To ensure risk is reduced and chances of success, increased, industry experts advise a clear contract and in-depth due-diligence before any agreement is put in place. Systematic assessment of suppliers, and locations if offshoring, should uncover and possible future issues.
Iain Monaghan, partner at international law firm Pinsent Masons, adds: " Whatever the contract might say, it will be difficult for a regulated company to claim that it should take no responsibility for a major security breach if a cursory examination of its supplier's security arrangements would have shown they were inadequate.
When offshoring enters the mix, the traditional risk equation can change significantly. Though sourcingfocus.com’s investigation last year found minimal impact on outsourcing operations from occurrences like Mumbai’s attacks and Sri Lanka’s war, some countries simply never make the list of possibilities locations. Those that do are subject to further scrutiny in areas including data protection and cultural alignment.
Cockroft, believes, “Cultures and behaviours need to be carefully managed. In some cultures there is an automatic assumption by outsourced suppliers that the client is always right. Sometimes they will say “yes” publically, even when privately they know they are unable to deliver.”
The onus is firmly on extensive supplier due-diligence whenever a company looks beyond its own shores. An end-user needs to be sure it can work effectively and efficiently with its chosen partner. However, those considering offshoring would also do well to examine the local macro-economic, legal and political environment to mitigate against further risks. Ferenc Szelényi explains that end-user should also look at governmental access to service providers as well as over the customer’s data.

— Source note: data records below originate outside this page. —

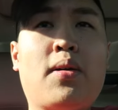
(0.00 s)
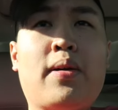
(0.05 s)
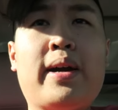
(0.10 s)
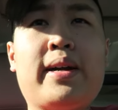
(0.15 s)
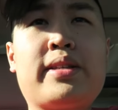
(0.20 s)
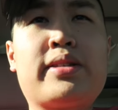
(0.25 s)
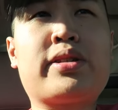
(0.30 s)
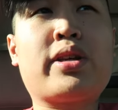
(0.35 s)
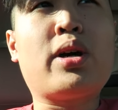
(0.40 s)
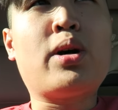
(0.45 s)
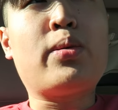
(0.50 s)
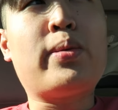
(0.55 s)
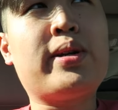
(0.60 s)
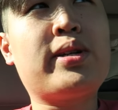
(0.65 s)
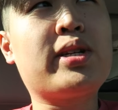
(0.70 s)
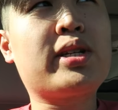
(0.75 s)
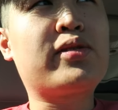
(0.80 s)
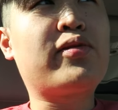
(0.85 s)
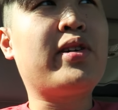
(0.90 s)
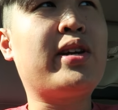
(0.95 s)
All right, so we
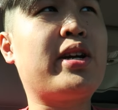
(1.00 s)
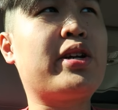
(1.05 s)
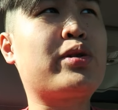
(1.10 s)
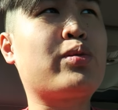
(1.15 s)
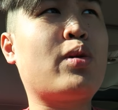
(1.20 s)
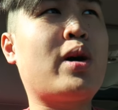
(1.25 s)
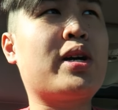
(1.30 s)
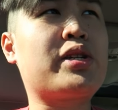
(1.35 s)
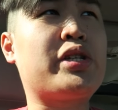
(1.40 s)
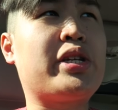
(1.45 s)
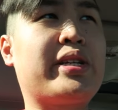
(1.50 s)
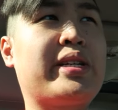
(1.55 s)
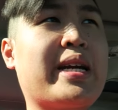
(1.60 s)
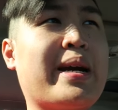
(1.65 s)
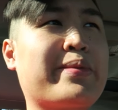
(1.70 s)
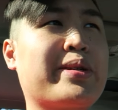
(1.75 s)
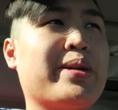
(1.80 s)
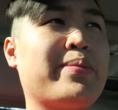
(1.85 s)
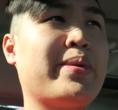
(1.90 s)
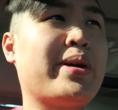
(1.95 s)
just finished watching
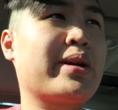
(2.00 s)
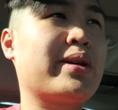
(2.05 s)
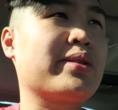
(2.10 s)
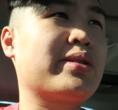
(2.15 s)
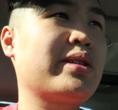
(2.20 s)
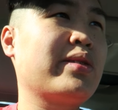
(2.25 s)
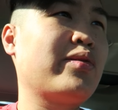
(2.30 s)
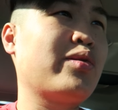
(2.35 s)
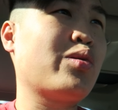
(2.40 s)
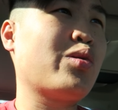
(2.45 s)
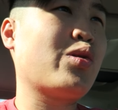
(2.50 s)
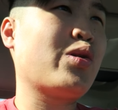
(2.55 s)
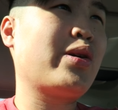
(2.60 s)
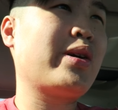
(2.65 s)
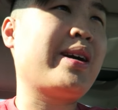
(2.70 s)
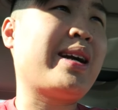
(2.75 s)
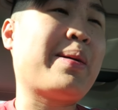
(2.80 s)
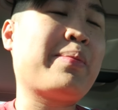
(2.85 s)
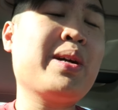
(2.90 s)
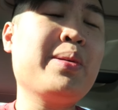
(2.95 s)
Captain America Civil
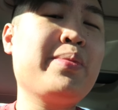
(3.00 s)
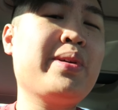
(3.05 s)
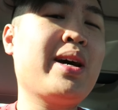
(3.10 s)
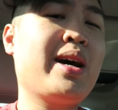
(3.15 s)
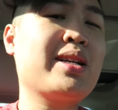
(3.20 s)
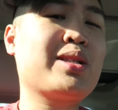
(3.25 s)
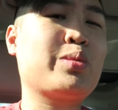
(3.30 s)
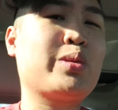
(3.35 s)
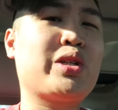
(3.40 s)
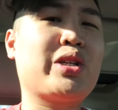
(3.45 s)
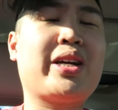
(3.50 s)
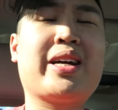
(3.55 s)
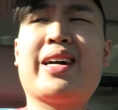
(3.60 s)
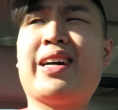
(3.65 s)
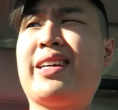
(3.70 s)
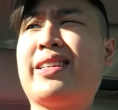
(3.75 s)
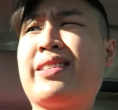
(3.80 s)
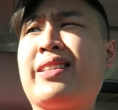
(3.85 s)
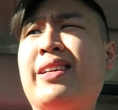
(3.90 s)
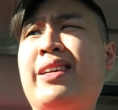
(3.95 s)
War, and I'm gonna be honest with you
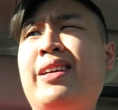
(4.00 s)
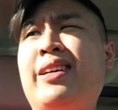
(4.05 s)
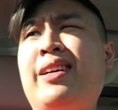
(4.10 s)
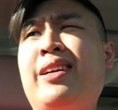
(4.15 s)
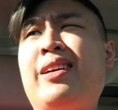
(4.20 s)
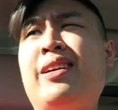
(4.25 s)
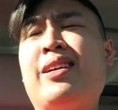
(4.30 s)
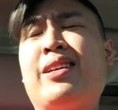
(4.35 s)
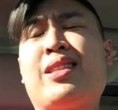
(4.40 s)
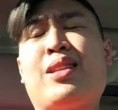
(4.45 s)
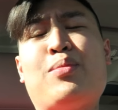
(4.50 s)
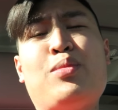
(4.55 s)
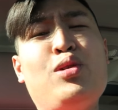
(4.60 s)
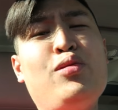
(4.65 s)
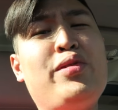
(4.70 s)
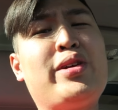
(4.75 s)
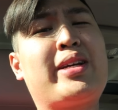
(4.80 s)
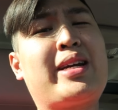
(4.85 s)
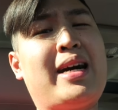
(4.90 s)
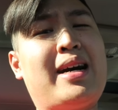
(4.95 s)
guys, the
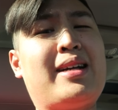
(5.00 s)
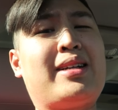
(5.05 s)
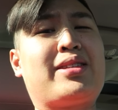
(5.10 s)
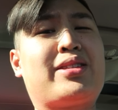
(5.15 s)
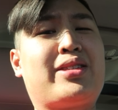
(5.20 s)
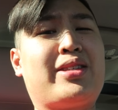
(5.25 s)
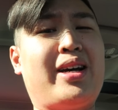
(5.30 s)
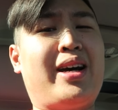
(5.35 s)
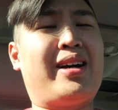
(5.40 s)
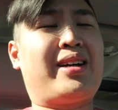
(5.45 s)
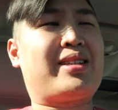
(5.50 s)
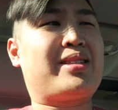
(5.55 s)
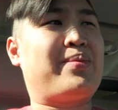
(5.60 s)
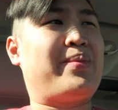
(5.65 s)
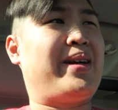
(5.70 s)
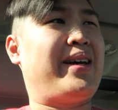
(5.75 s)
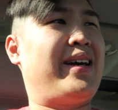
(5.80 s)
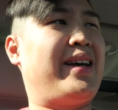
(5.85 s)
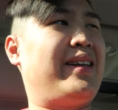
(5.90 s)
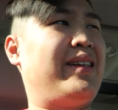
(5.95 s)
movie kind of sucks,
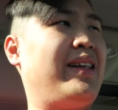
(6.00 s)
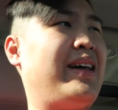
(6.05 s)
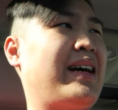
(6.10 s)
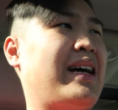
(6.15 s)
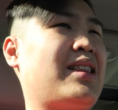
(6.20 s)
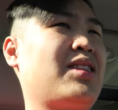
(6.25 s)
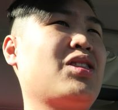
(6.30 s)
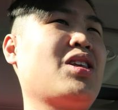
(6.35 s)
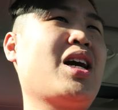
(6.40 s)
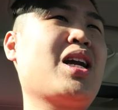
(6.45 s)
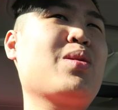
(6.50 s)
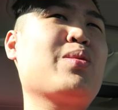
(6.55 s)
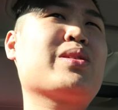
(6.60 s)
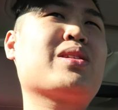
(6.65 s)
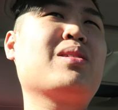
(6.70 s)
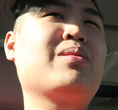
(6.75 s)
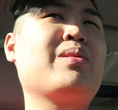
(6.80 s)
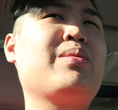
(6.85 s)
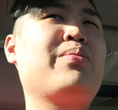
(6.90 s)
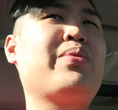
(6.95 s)
man. Like, I thought it was
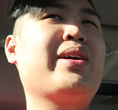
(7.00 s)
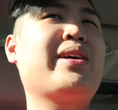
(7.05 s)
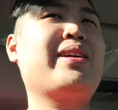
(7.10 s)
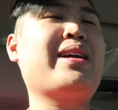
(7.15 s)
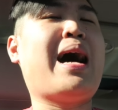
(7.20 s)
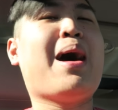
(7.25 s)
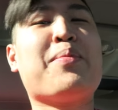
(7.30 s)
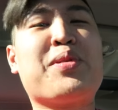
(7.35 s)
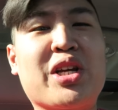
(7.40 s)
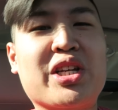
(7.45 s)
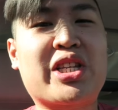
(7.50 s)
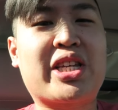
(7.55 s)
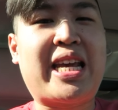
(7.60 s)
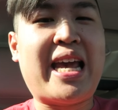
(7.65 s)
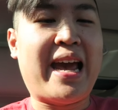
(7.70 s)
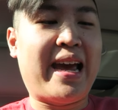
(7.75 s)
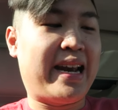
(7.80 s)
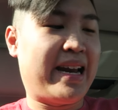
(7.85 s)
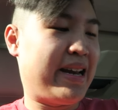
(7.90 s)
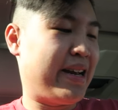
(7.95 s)
gonna be better. I'm just
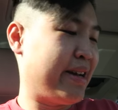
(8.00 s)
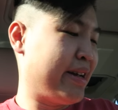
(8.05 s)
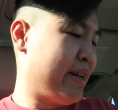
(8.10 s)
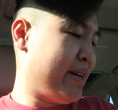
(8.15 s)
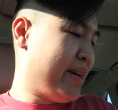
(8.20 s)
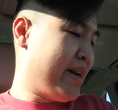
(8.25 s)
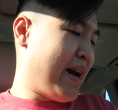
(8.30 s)
kidding.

“Promising locations like South Africa, Columbia, Malaysia, Thailand and Mexico have done little in terms of Government initiatives or social change to allay client fears about their safety as an outsourcing destination. Some countries with more established IT export businesses, like the Philippines and Brazil, have been slow to progress.”

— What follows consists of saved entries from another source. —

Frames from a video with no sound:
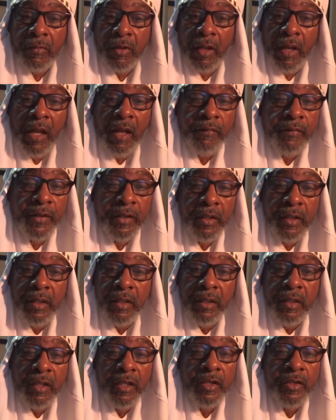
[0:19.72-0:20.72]
Have
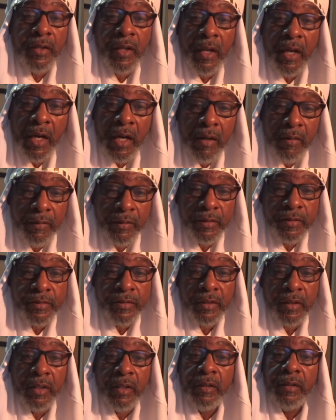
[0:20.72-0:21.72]
any
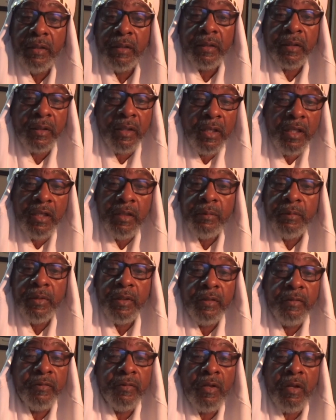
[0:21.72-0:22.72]
inheritance in the kingdom
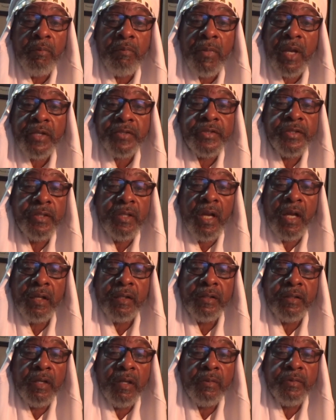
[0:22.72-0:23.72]
of Mashiach
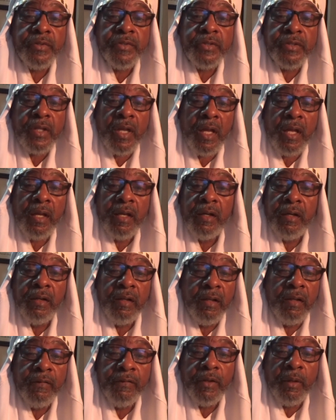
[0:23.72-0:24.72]
Yahushua and
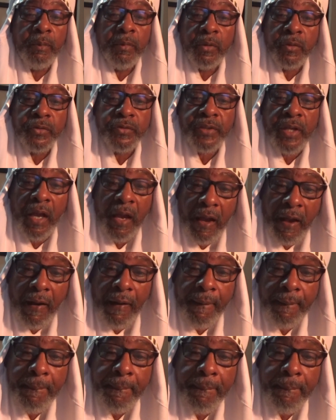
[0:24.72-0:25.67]
of the Most High.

While it is clear that risk can never be entirely removed from outsourcing, there are certainly many areas a careful end-user can address to reduce it significantly. At the centre of everything says Szelényi, is starting early and ensuring all risks are assessed and understood from the start: “An organisation’s security staff should be at the table from the start of the process and throughout the lifecycle of the outsourcing deal.
“The security staff should be included in the operation’s management functions, working with the vendor’s delivery management staff, as well as the strategic planning functions where standards, architecture and integration decisions are made,” he concludes.
Only by investing intelligently in supplier-assessment and management, it seems, can end-users truly sway the outsourcing risk-reward equation firmly in their favour.